> [PROBLEM DETAILS]: Make an exact copy of the records that follow, with each picture omitted.
___ EXERCISE INPUTS
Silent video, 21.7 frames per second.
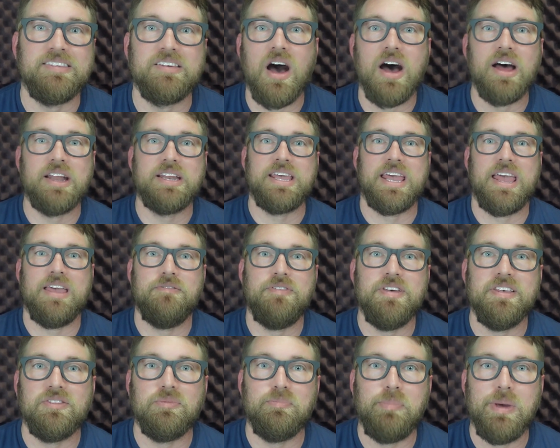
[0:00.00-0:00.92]
God gave
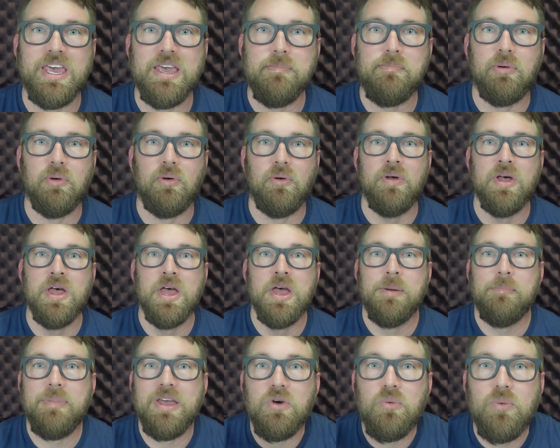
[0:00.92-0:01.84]
his people.
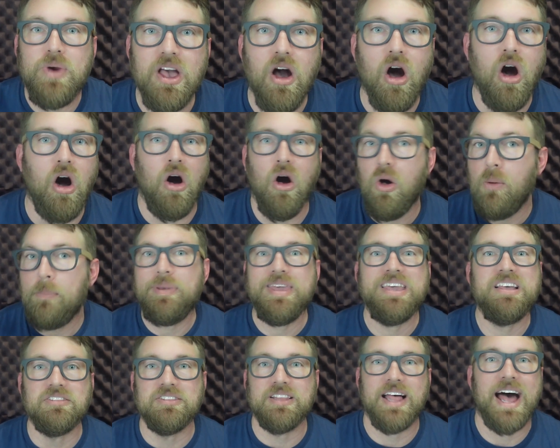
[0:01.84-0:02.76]
May we all be
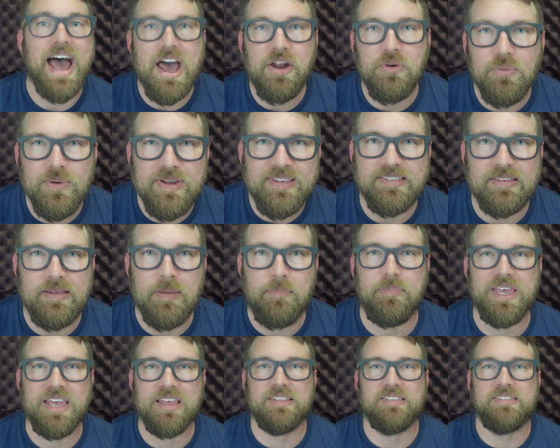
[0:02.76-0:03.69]
glad
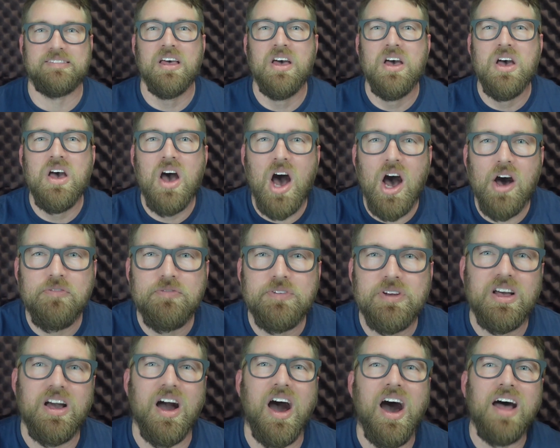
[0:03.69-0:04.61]
recipients
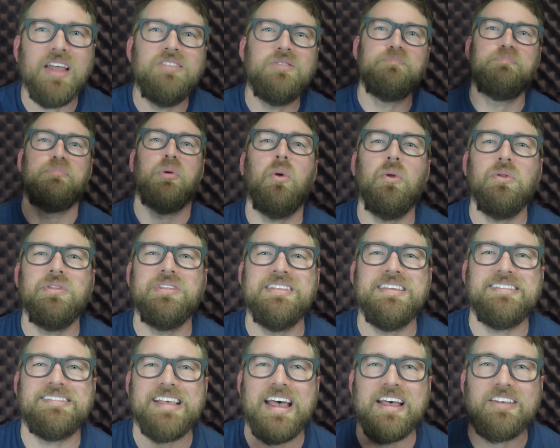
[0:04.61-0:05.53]
of God's
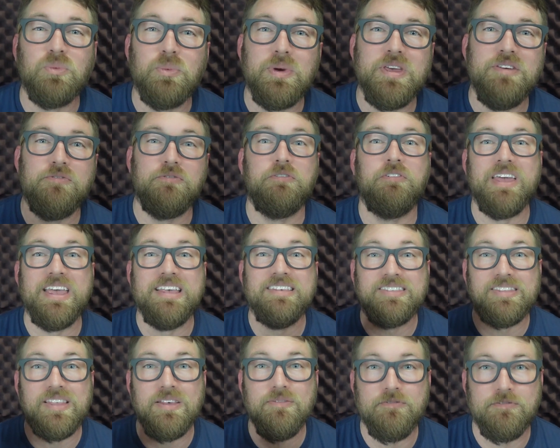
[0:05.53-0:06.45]
boldness as we
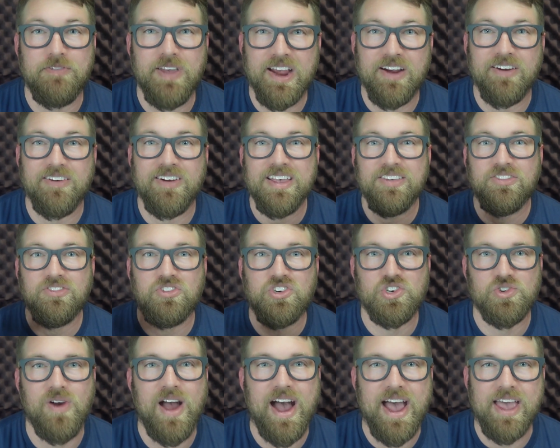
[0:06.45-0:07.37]
face the various
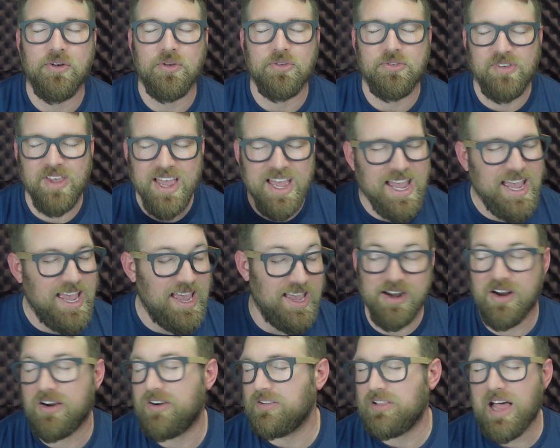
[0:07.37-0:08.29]
trials
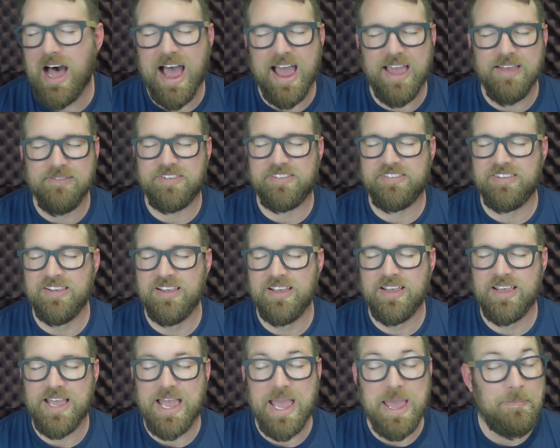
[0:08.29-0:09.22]
in our lives.
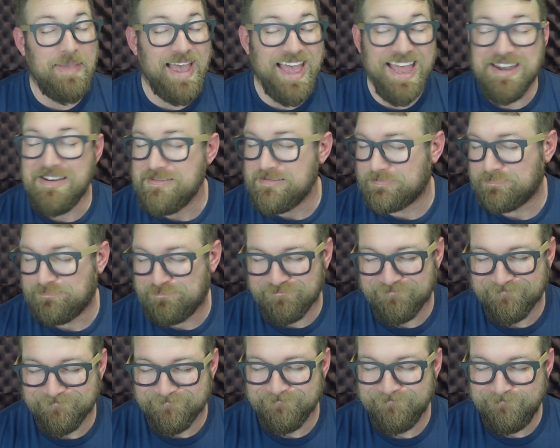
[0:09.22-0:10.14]
Amen?
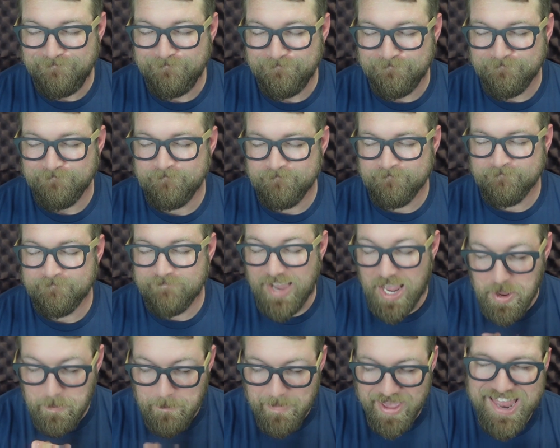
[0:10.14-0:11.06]

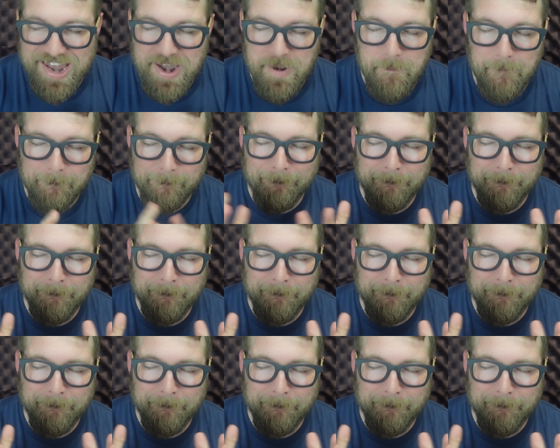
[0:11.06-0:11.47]
Amen.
______
> [EXERCISE RESULT]:
Silent video, 21.7 frames per second.
[0:00.00-0:00.92]
God gave
[0:00.92-0:01.84]
his people.
[0:01.84-0:02.76]
May we all be
[0:02.76-0:03.69]
glad
[0:03.69-0:04.61]
recipients
[0:04.61-0:05.53]
of God's
[0:05.53-0:06.45]
boldness as we
[0:06.45-0:07.37]
face the various
[0:07.37-0:08.29]
trials
[0:08.29-0:09.22]
in our lives.
[0:09.22-0:10.14]
Amen?
[0:10.14-0:11.06]

[0:11.06-0:11.47]
Amen.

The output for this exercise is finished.